PJ Harvey heralds the return of the protest song
“Don’t you remember when you were young / How you wanted to set the world on fire?” sings Tim McIlrath on Endgame, the new album by punk band Rise Against. It sounds like a rallying cry for a generation of rockers who have been led to believe, by bling-addled hedonists and smug reality-TV judges, that popular music can’t be revolutionary.
But revolutionary-minded music can certainly be popular: Endgame hit No. 1 last month in Canada, and No. 2 in the U.S.; Lupe Fiasco’s Lasers (No. 1 in the U.S. last month), finds the rapper railing against Glenn Beck, Rush Limbaugh and Barack Obama; Green Day’s new live album, Awesome as F**k, opens with a three-song tirade against apathy and fundamentalist religion; and this year’s most critically acclaimed and widely discussed album thus far is P.J. Harvey’s war-song opus, Let England Shake.

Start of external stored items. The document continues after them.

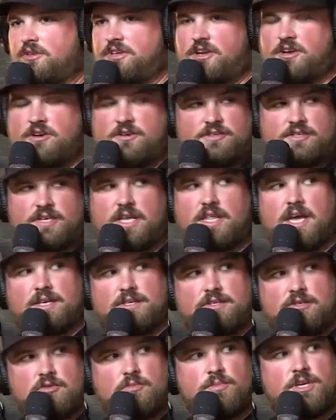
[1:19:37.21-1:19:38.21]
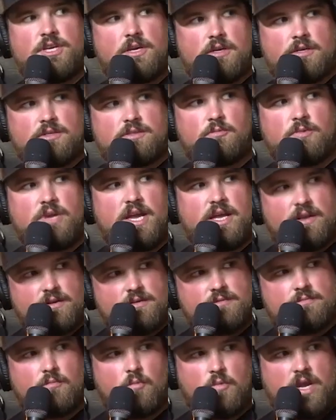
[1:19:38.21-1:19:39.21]
to hear you say that too, because we had
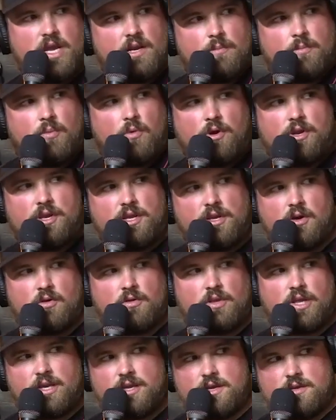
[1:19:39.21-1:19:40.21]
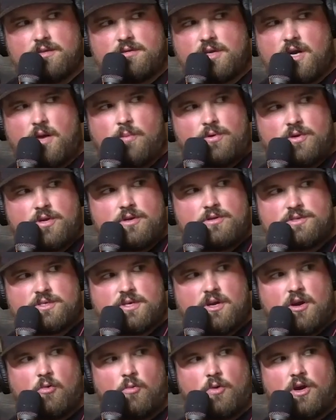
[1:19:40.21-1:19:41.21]
a point, like a couple of years
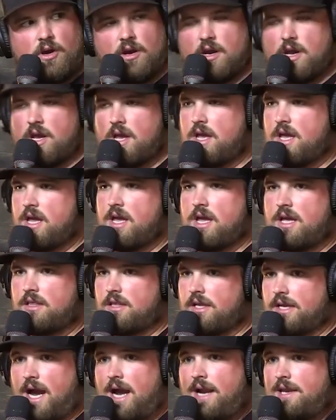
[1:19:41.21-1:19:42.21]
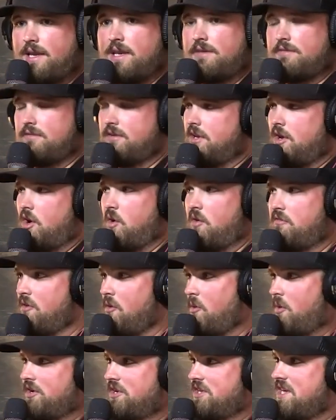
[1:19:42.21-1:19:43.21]
ago where like I didn't even know if I
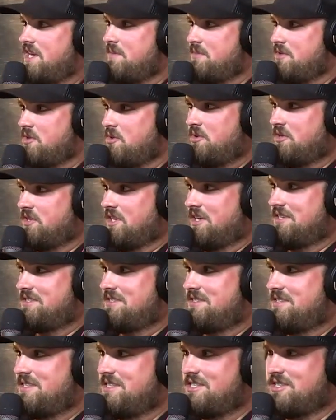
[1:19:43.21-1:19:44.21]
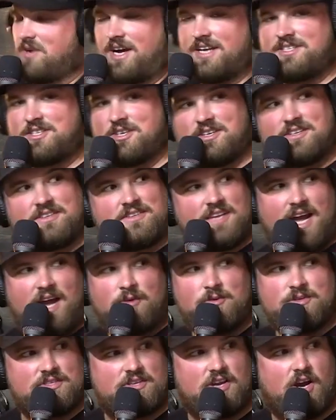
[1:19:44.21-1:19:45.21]
wanted to keep doing this. So I
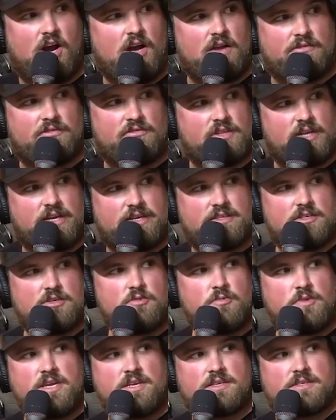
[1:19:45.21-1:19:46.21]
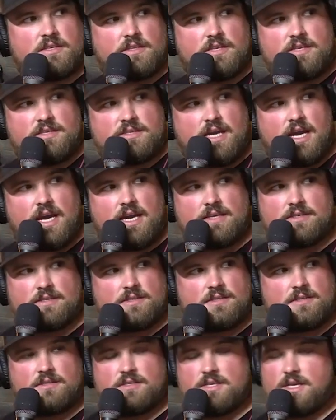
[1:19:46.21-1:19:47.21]
was gone for like 2 weeks and these
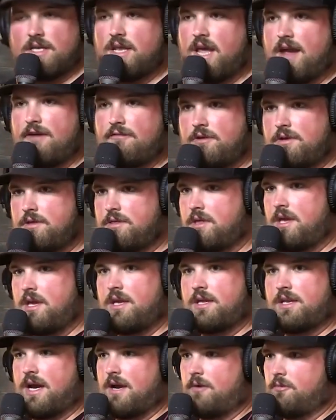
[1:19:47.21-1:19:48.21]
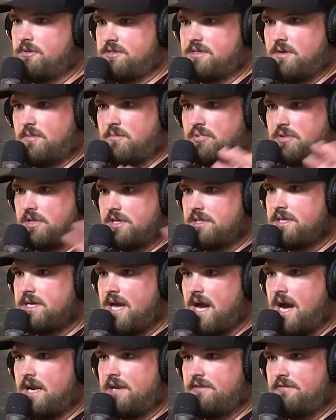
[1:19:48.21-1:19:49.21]
guys did everything and I was
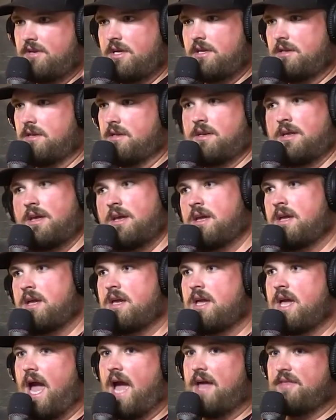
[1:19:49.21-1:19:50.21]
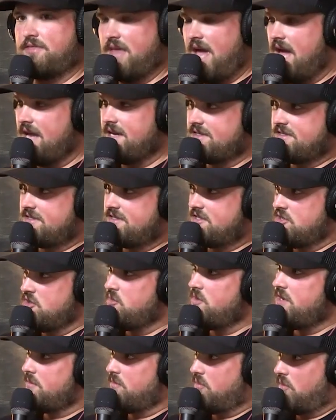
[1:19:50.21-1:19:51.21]
completely out of it. And at that
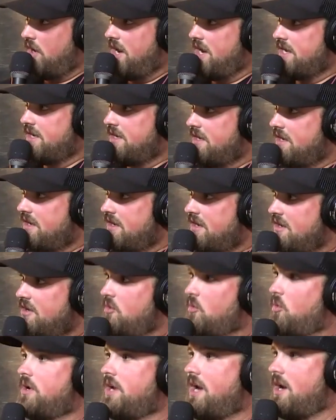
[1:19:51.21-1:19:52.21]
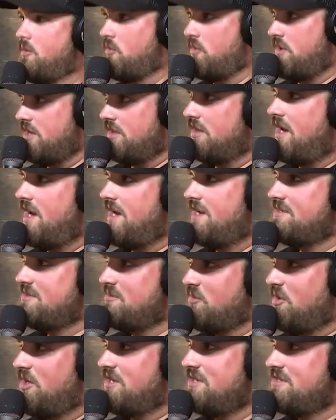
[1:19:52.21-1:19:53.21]
2-week break, what I realized
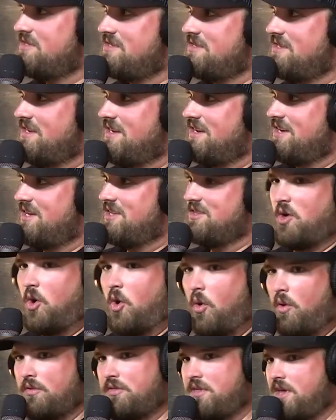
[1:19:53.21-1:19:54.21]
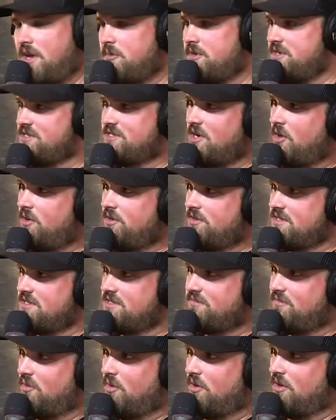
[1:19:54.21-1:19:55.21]
was the whole thing we started
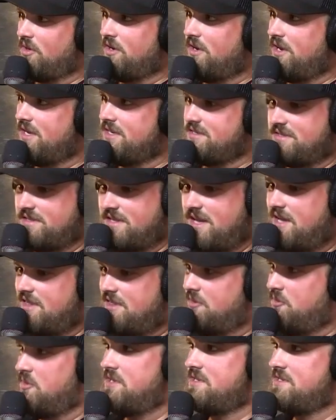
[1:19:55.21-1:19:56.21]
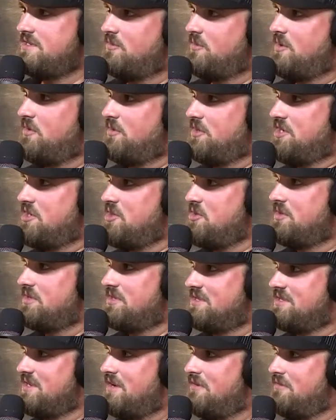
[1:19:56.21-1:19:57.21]
this for is not the reason we were doing
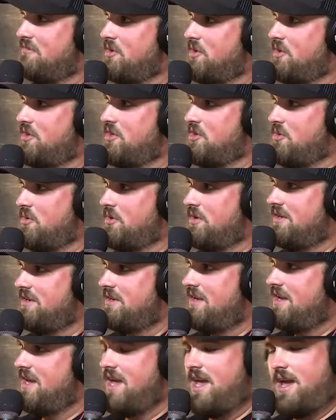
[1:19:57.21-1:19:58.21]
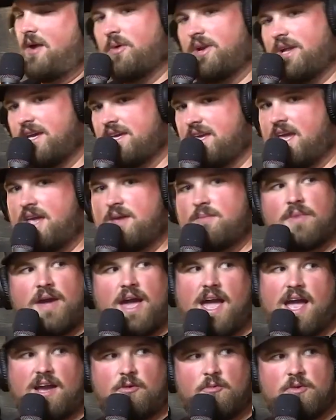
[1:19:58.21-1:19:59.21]
the stuff we were doing. And when I came
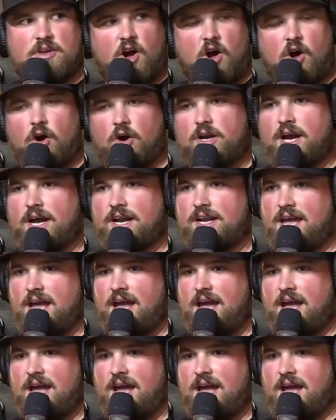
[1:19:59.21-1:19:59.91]
back, we all kind of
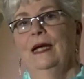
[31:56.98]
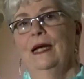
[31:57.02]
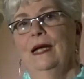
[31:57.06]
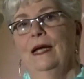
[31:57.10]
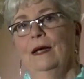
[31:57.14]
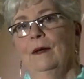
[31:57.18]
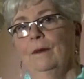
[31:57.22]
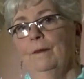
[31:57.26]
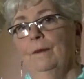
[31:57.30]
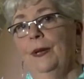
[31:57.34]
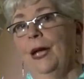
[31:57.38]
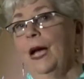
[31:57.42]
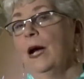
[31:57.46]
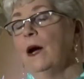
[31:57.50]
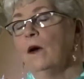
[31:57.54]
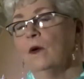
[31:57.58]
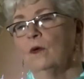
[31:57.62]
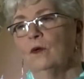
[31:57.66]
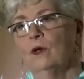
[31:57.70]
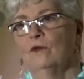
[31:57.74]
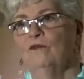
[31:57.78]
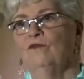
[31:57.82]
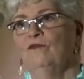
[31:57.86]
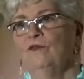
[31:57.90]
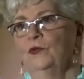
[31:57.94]
a
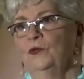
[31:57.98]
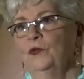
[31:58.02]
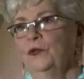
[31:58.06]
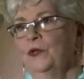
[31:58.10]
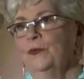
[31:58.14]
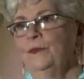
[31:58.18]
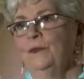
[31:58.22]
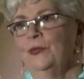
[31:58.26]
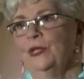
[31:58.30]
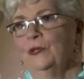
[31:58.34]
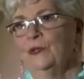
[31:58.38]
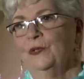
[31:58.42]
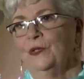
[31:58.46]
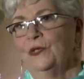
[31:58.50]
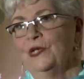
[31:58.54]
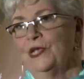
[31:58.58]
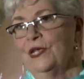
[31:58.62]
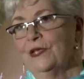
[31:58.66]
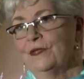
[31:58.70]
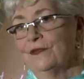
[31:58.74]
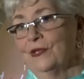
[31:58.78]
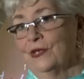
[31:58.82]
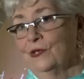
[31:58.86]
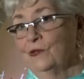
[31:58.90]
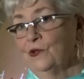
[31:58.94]
powerful
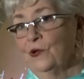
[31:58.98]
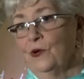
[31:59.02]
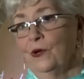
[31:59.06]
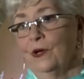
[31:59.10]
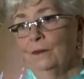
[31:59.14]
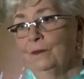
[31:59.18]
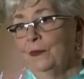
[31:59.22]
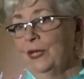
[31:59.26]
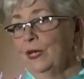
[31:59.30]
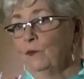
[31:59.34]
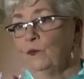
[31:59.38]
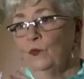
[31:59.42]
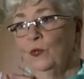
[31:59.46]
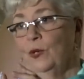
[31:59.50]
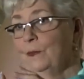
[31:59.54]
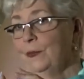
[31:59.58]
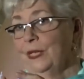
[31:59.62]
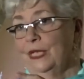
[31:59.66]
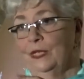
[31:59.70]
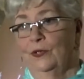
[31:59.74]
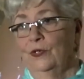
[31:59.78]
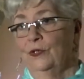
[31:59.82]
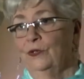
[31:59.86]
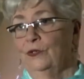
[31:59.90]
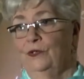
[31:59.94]
community that taught me
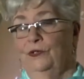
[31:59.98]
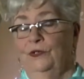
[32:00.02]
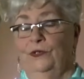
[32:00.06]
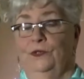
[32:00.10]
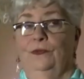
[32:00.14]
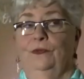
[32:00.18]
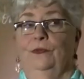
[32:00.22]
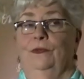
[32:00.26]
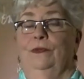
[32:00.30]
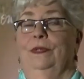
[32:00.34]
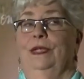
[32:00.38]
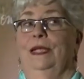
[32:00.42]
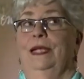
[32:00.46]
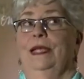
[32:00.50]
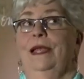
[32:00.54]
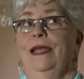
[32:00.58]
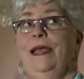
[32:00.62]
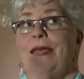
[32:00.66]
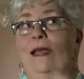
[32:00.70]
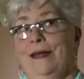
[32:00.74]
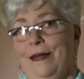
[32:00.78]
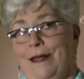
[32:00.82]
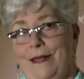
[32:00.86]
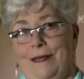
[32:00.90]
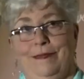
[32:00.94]
women could do
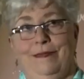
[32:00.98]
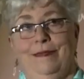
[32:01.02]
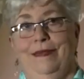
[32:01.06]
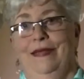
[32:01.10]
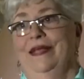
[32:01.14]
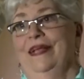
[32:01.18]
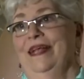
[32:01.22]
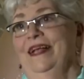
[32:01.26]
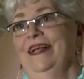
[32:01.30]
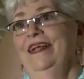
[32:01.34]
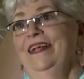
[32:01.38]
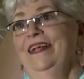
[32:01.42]
anything.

Are we witnessing a new golden era of protest music, to accompany the global rise of protest movements? In North Africa, protest hip hop has been something of a soundtrack to revolution. But in the West, it’s unclear how much newly penned songs — even popular ones — can serve as catalyst for change. According to Dorian Lynskey, author of 33 Revolutions per Minute: A History of Protest Songs, “We’ve lost faith in the idea that rock stars might be revolutionaries.” Nonetheless, he says, there’s a “wide hunger” for politically engaged music, “as long as it’s clever.”